Start of MATERIAL FOR THIS TASK
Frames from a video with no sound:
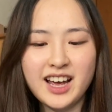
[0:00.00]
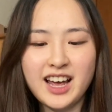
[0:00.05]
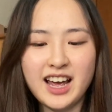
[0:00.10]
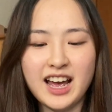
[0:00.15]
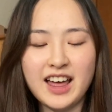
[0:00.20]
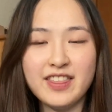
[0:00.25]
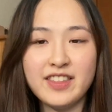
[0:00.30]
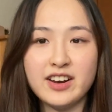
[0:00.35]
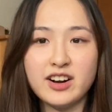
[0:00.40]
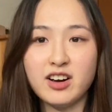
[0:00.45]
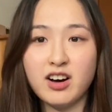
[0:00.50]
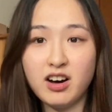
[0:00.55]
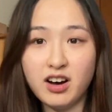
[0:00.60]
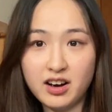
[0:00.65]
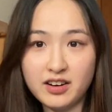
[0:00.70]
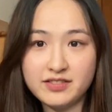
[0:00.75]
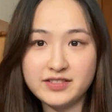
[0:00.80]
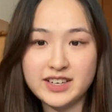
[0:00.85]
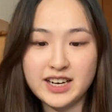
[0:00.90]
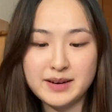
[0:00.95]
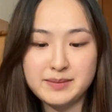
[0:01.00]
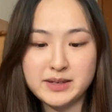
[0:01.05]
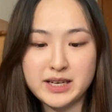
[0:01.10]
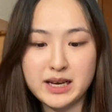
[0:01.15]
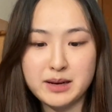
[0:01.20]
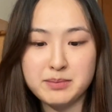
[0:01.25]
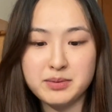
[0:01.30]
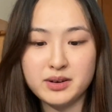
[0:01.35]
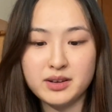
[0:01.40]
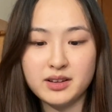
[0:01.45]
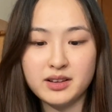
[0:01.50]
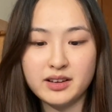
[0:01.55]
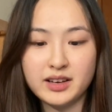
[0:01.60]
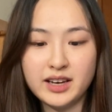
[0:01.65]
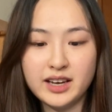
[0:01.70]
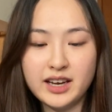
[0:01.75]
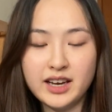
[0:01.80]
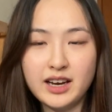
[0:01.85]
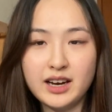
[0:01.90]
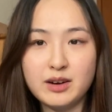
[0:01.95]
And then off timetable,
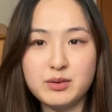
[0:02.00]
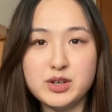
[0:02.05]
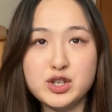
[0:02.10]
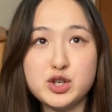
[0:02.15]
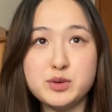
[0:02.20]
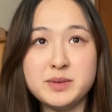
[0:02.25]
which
End of MATERIAL FOR THIS TASK
» YOUR TASK:
Your answer must be an exact repeat of the records above, with no pictures in it.

» SOLUTION TO THIS TASK:
Frames from a video with no sound:
[0:00.00]
[0:00.05]
[0:00.10]
[0:00.15]
[0:00.20]
[0:00.25]
[0:00.30]
[0:00.35]
[0:00.40]
[0:00.45]
[0:00.50]
[0:00.55]
[0:00.60]
[0:00.65]
[0:00.70]
[0:00.75]
[0:00.80]
[0:00.85]
[0:00.90]
[0:00.95]
[0:01.00]
[0:01.05]
[0:01.10]
[0:01.15]
[0:01.20]
[0:01.25]
[0:01.30]
[0:01.35]
[0:01.40]
[0:01.45]
[0:01.50]
[0:01.55]
[0:01.60]
[0:01.65]
[0:01.70]
[0:01.75]
[0:01.80]
[0:01.85]
[0:01.90]
[0:01.95]
And then off timetable,
[0:02.00]
[0:02.05]
[0:02.10]
[0:02.15]
[0:02.20]
[0:02.25]
which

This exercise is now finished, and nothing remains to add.